> [What you need to do]: Each entry is to be given again word for word; images are dropped.

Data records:
•••

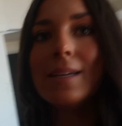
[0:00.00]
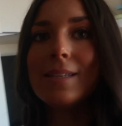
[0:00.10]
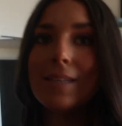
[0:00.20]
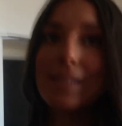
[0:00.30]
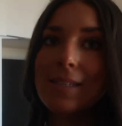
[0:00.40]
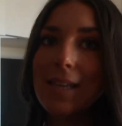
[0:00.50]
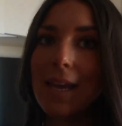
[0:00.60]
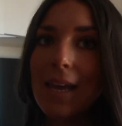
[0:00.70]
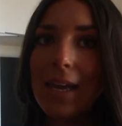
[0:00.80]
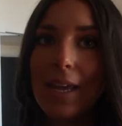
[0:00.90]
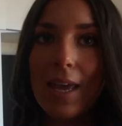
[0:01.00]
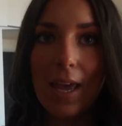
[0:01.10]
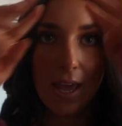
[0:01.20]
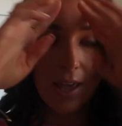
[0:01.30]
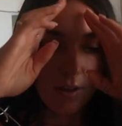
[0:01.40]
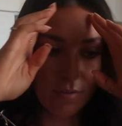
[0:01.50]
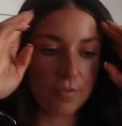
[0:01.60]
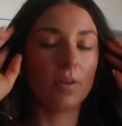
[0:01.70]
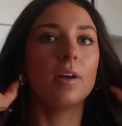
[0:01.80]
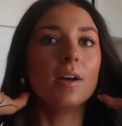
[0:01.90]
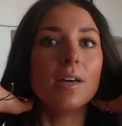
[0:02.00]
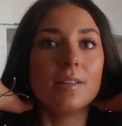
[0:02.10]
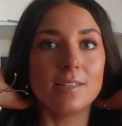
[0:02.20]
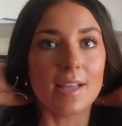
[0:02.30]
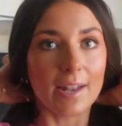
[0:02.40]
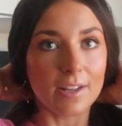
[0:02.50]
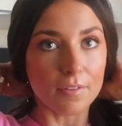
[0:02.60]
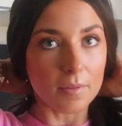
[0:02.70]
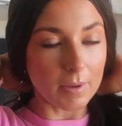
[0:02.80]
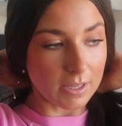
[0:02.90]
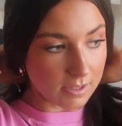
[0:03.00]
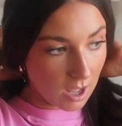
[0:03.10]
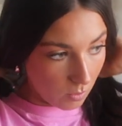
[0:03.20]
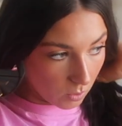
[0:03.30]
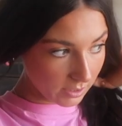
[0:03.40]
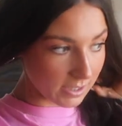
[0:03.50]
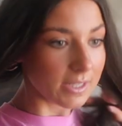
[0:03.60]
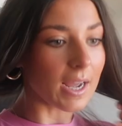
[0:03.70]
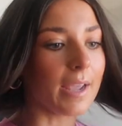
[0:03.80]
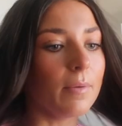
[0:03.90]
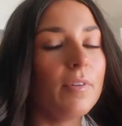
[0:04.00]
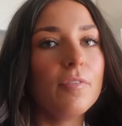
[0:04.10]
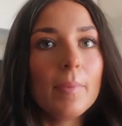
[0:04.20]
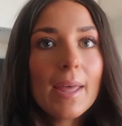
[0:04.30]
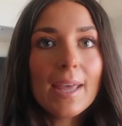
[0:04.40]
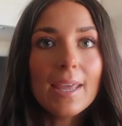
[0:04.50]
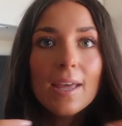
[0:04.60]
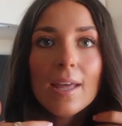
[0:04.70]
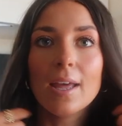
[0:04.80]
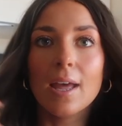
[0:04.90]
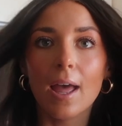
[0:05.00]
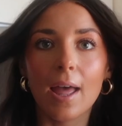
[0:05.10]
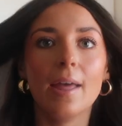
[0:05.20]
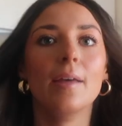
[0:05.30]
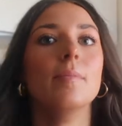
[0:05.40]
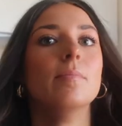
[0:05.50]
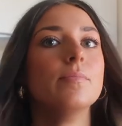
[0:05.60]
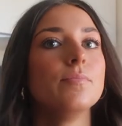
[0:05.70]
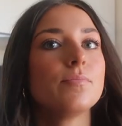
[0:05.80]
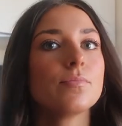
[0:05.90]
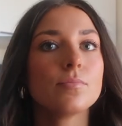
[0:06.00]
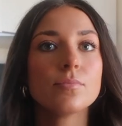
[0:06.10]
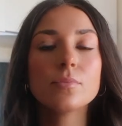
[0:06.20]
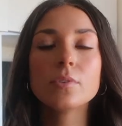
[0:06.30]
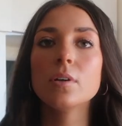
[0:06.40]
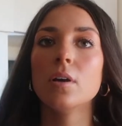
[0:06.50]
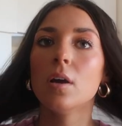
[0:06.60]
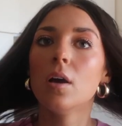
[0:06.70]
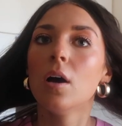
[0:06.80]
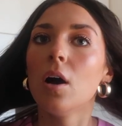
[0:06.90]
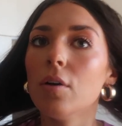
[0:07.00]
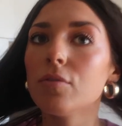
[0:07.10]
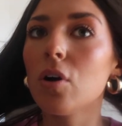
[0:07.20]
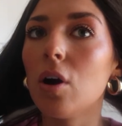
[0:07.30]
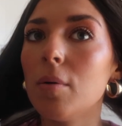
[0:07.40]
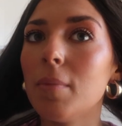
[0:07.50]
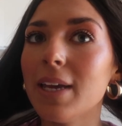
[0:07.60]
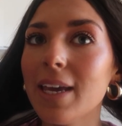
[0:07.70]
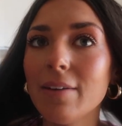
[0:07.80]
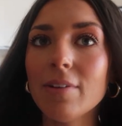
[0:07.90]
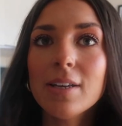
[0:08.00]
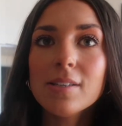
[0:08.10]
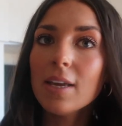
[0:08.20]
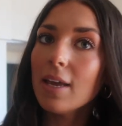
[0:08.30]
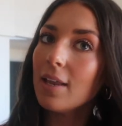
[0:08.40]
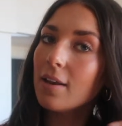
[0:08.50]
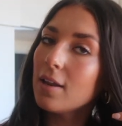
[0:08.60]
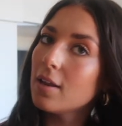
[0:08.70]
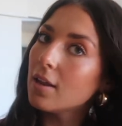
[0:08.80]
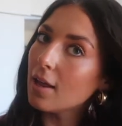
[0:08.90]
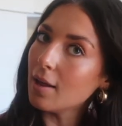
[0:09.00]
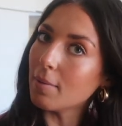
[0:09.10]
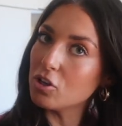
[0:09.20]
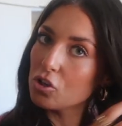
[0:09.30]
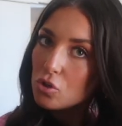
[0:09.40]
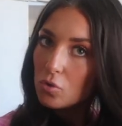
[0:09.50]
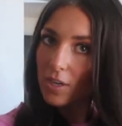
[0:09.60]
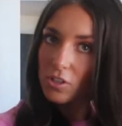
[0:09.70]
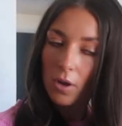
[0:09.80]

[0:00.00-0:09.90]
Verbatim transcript: to see if there's any other bits that I want to take with me. Um, I've got my earrings in. Um, I just always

•••

> [Result for this task]:
[0:00.00]
[0:00.10]
[0:00.20]
[0:00.30]
[0:00.40]
[0:00.50]
[0:00.60]
[0:00.70]
[0:00.80]
[0:00.90]
[0:01.00]
[0:01.10]
[0:01.20]
[0:01.30]
[0:01.40]
[0:01.50]
[0:01.60]
[0:01.70]
[0:01.80]
[0:01.90]
[0:02.00]
[0:02.10]
[0:02.20]
[0:02.30]
[0:02.40]
[0:02.50]
[0:02.60]
[0:02.70]
[0:02.80]
[0:02.90]
[0:03.00]
[0:03.10]
[0:03.20]
[0:03.30]
[0:03.40]
[0:03.50]
[0:03.60]
[0:03.70]
[0:03.80]
[0:03.90]
[0:04.00]
[0:04.10]
[0:04.20]
[0:04.30]
[0:04.40]
[0:04.50]
[0:04.60]
[0:04.70]
[0:04.80]
[0:04.90]
[0:05.00]
[0:05.10]
[0:05.20]
[0:05.30]
[0:05.40]
[0:05.50]
[0:05.60]
[0:05.70]
[0:05.80]
[0:05.90]
[0:06.00]
[0:06.10]
[0:06.20]
[0:06.30]
[0:06.40]
[0:06.50]
[0:06.60]
[0:06.70]
[0:06.80]
[0:06.90]
[0:07.00]
[0:07.10]
[0:07.20]
[0:07.30]
[0:07.40]
[0:07.50]
[0:07.60]
[0:07.70]
[0:07.80]
[0:07.90]
[0:08.00]
[0:08.10]
[0:08.20]
[0:08.30]
[0:08.40]
[0:08.50]
[0:08.60]
[0:08.70]
[0:08.80]
[0:08.90]
[0:09.00]
[0:09.10]
[0:09.20]
[0:09.30]
[0:09.40]
[0:09.50]
[0:09.60]
[0:09.70]
[0:09.80]

[0:00.00-0:09.90]
Verbatim transcript: to see if there's any other bits that I want to take with me. Um, I've got my earrings in. Um, I just always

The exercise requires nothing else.